### Goal of the exercise
Once the line containing "[0:01.12-0:01.68]" appears, output it and each remaining line of the records below exactly, with no pictures and nothing more.

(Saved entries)
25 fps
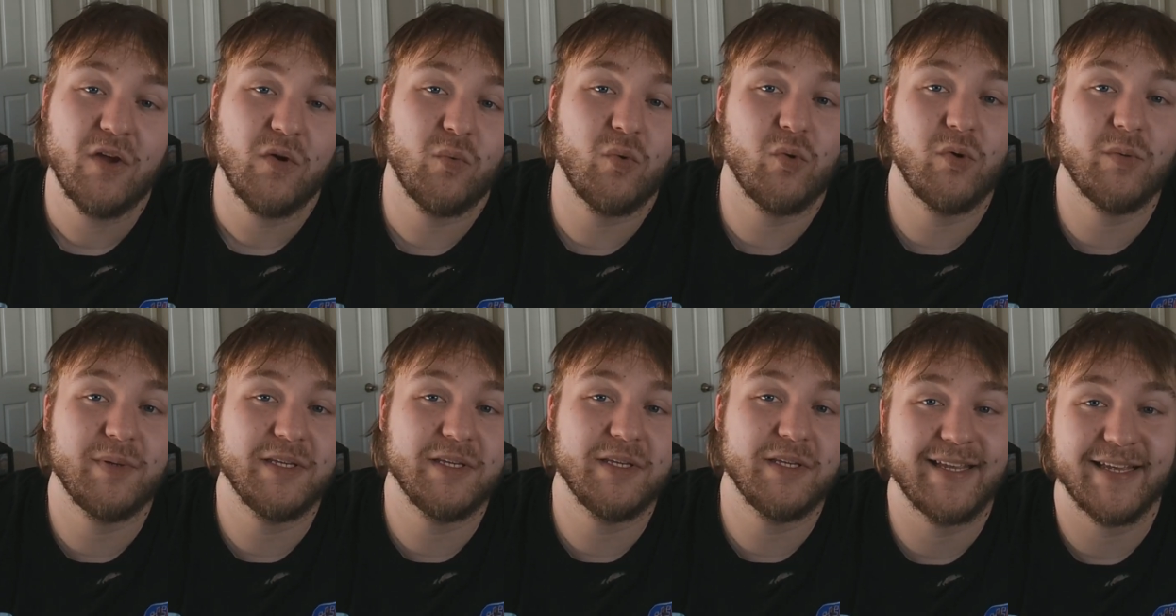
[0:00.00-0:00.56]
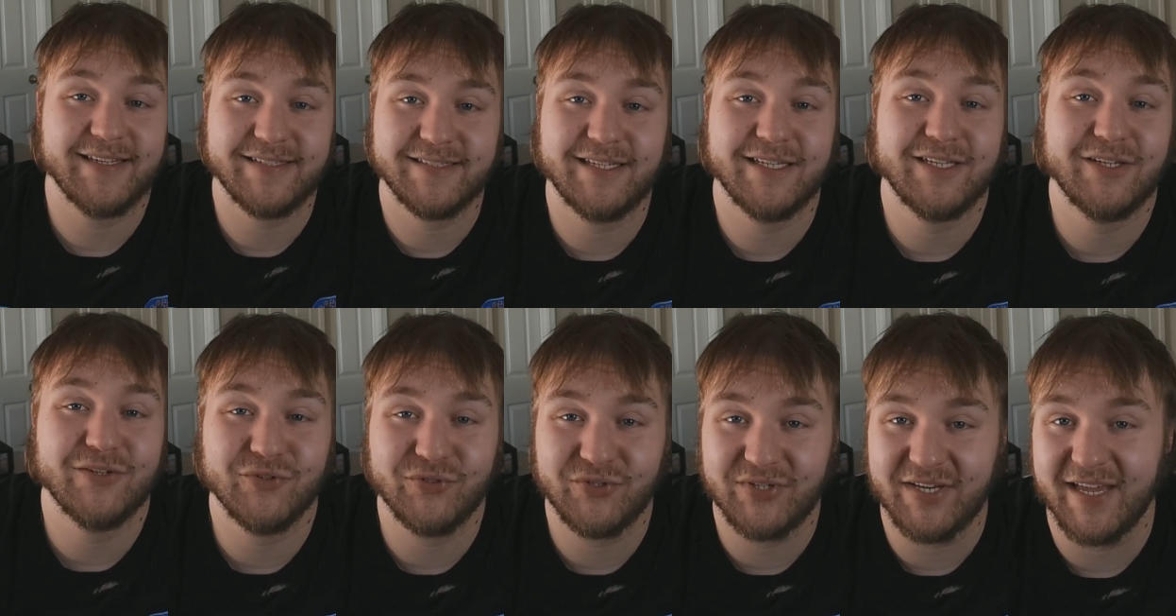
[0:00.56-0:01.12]
We'll be testing
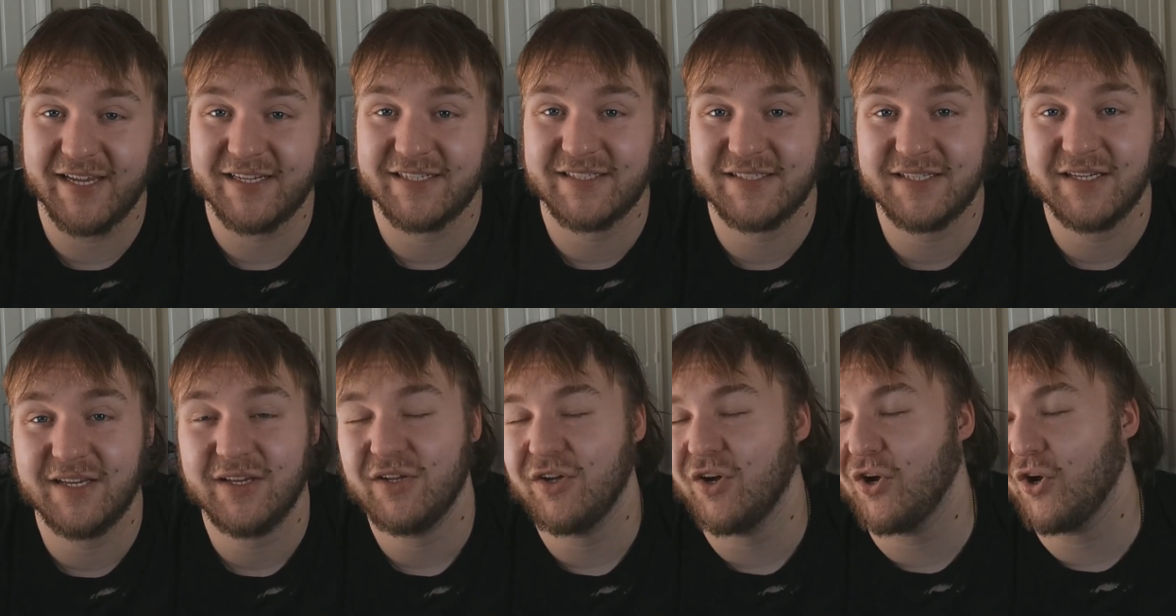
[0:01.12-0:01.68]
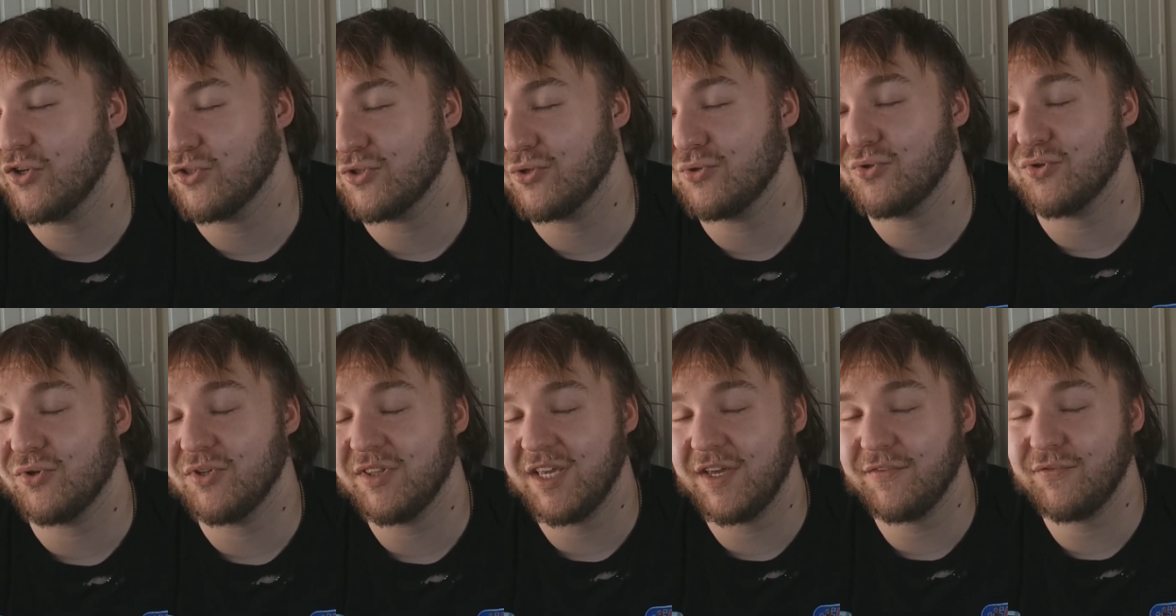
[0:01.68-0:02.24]
your decks. Also
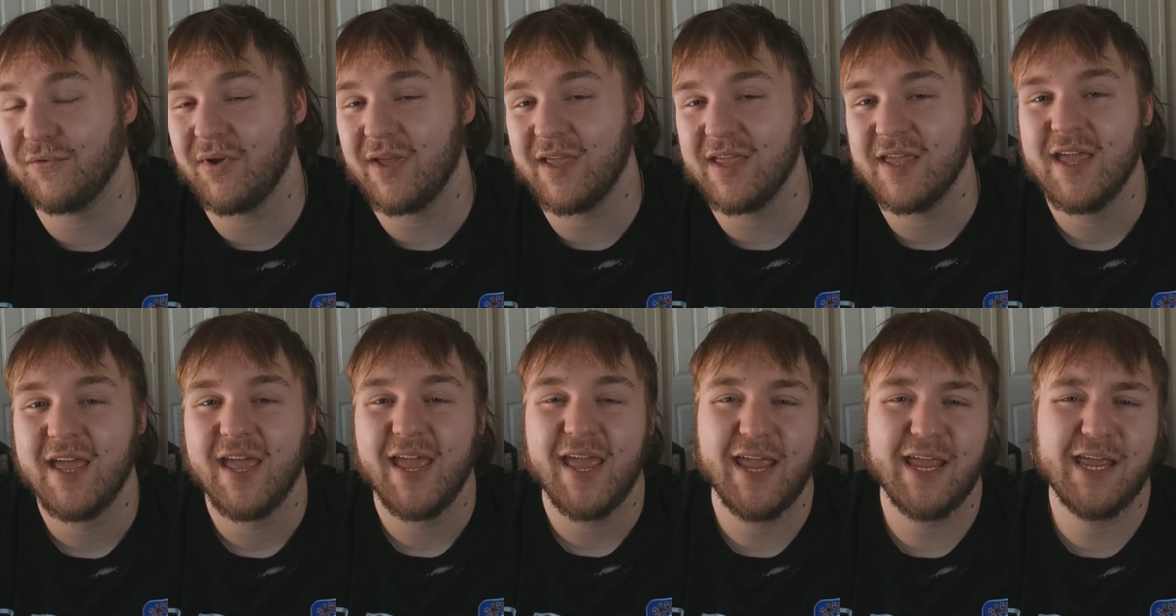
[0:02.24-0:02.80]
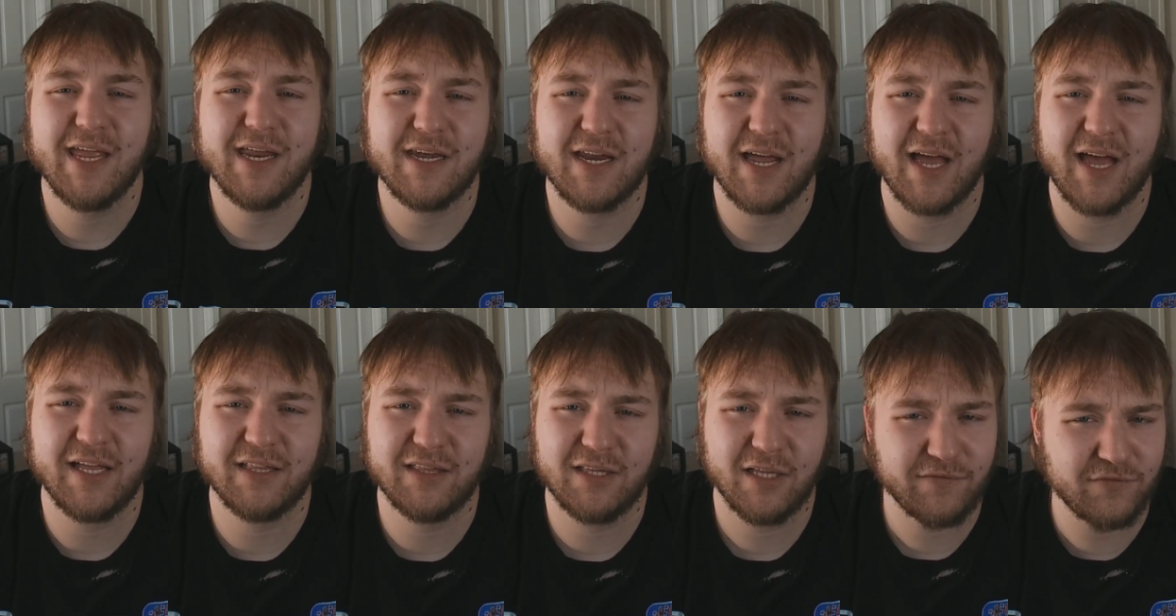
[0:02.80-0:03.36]
join the giveaway, and
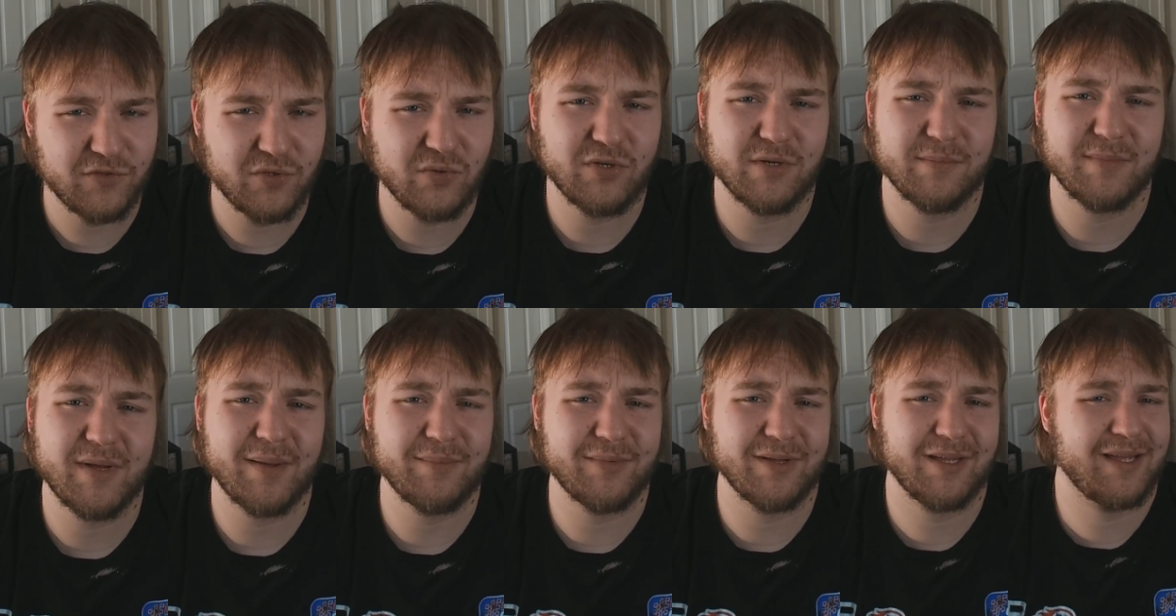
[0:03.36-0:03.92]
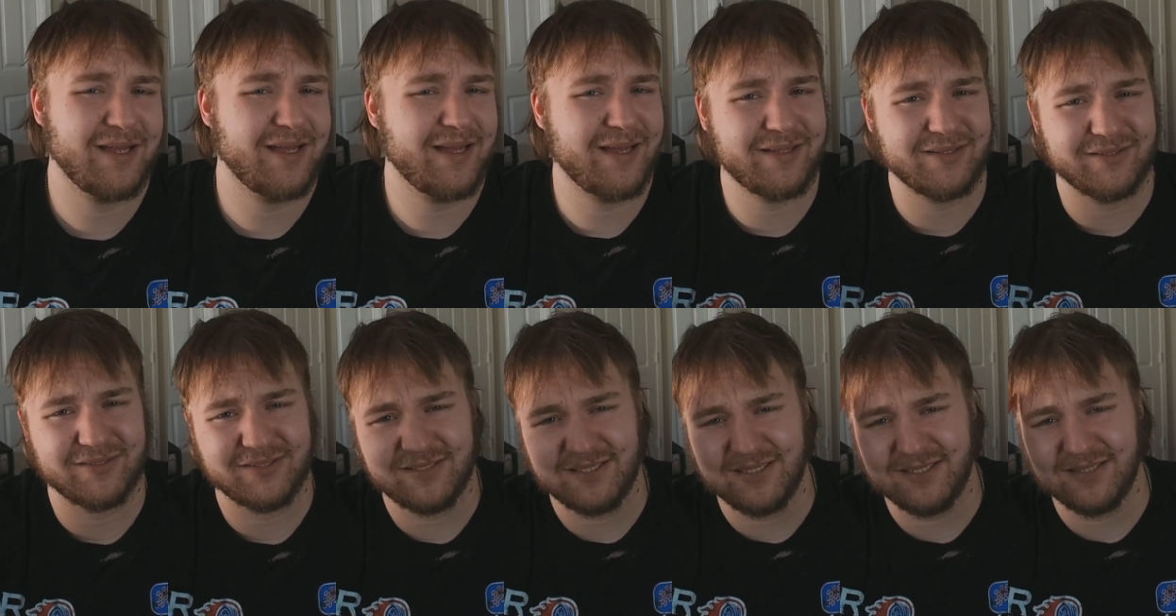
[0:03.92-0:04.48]
I love you and your mama.
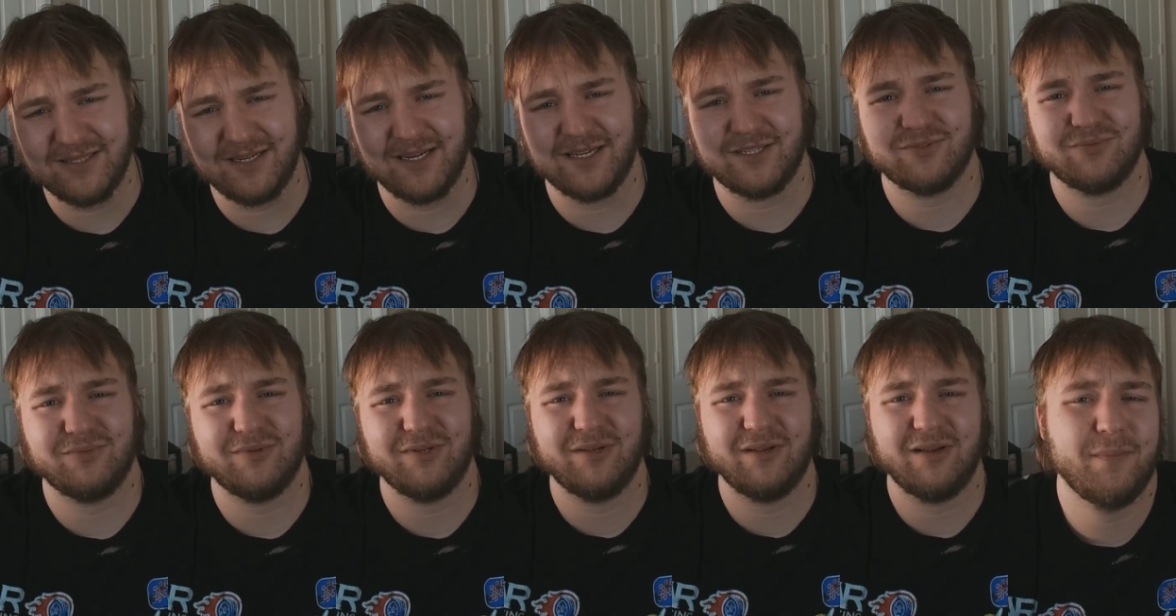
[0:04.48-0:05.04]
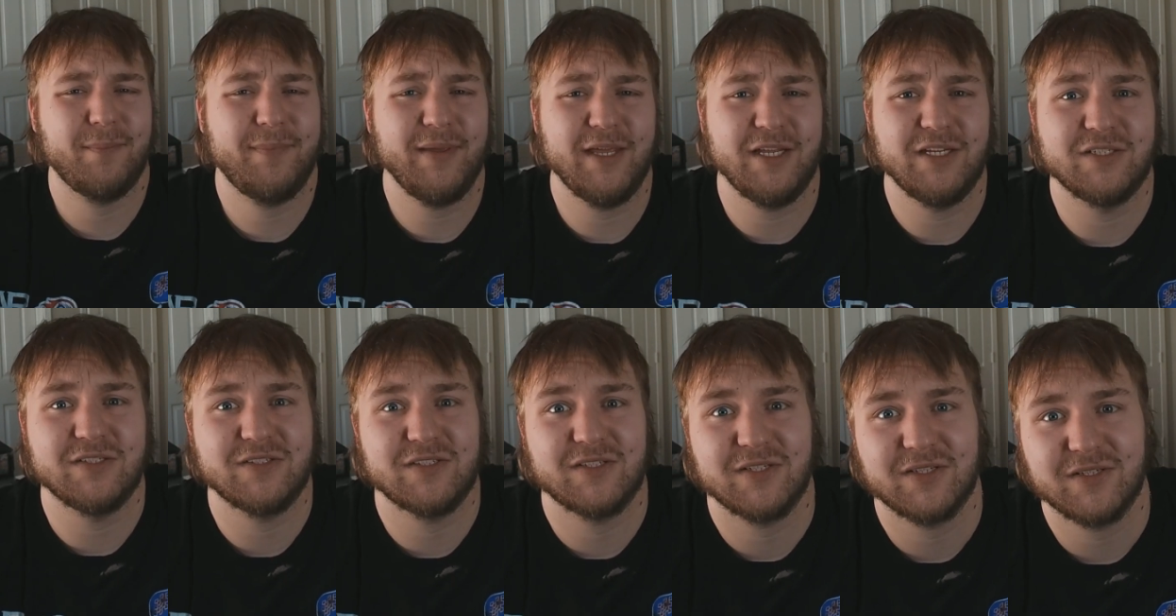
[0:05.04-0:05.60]
I'll see you in the next one.
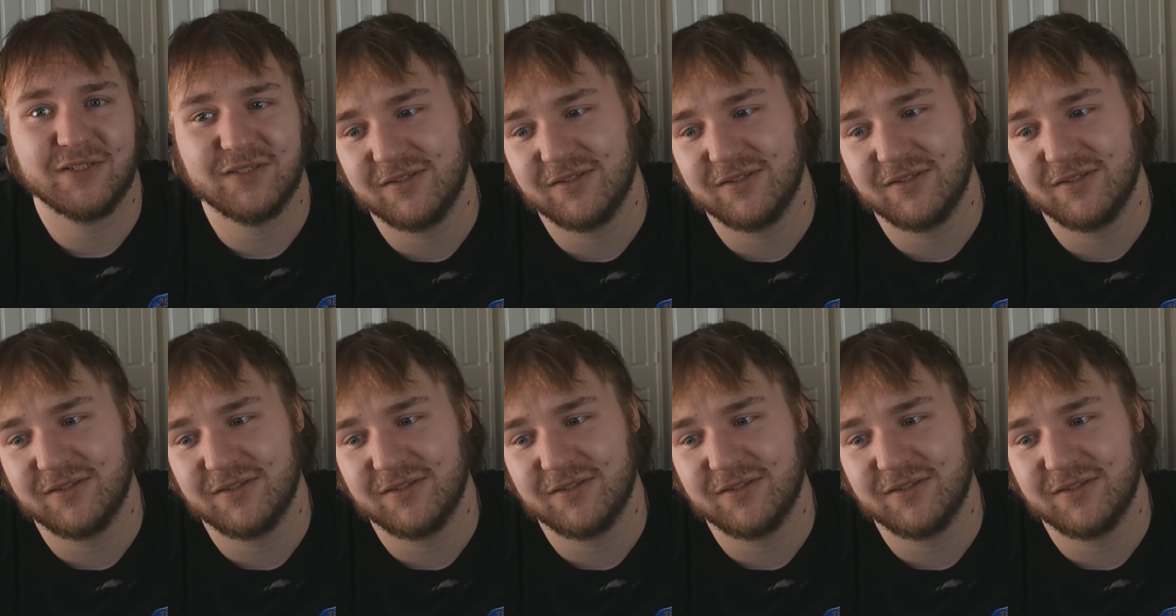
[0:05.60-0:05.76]
Peace.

### Answer section
[0:01.12-0:01.68]
[0:01.68-0:02.24]
your decks. Also
[0:02.24-0:02.80]
[0:02.80-0:03.36]
join the giveaway, and
[0:03.36-0:03.92]
[0:03.92-0:04.48]
I love you and your mama.
[0:04.48-0:05.04]
[0:05.04-0:05.60]
I'll see you in the next one.
[0:05.60-0:05.76]
Peace.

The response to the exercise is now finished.